BEGIN Extracted entries

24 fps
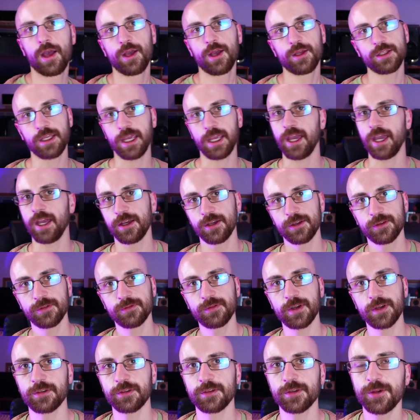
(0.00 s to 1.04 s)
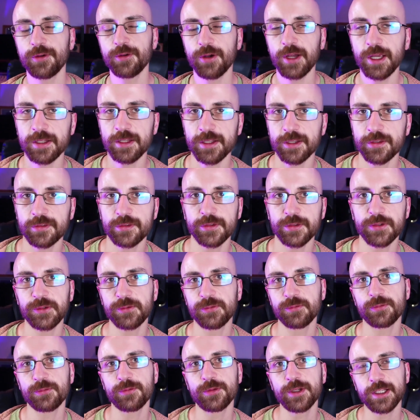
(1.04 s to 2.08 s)
Yeah, that's a great
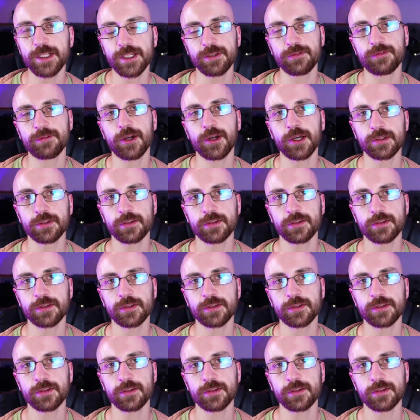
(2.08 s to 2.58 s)
listen. Really fun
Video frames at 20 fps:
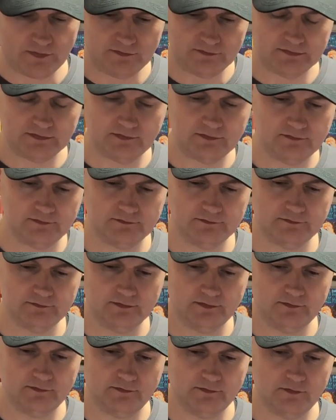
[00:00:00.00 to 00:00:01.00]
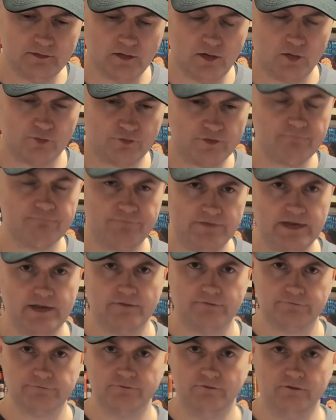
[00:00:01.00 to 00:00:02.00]
well, we're in a
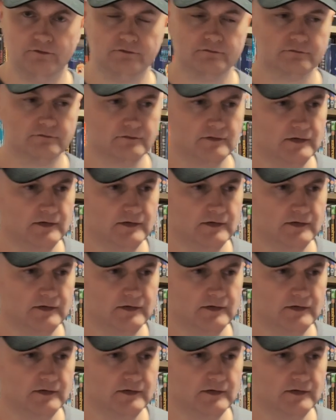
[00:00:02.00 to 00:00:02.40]
video store.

END Extracted entries

In the copy, include exactly the lines from the one with "(1.04 s to 2.08 s)" through the final line of the data, both ends included, and no pictures.

Written response:
(1.04 s to 2.08 s)
Yeah, that's a great
(2.08 s to 2.58 s)
listen. Really fun
Video frames at 20 fps:
[00:00:00.00 to 00:00:01.00]
[00:00:01.00 to 00:00:02.00]
well, we're in a
[00:00:02.00 to 00:00:02.40]
video store.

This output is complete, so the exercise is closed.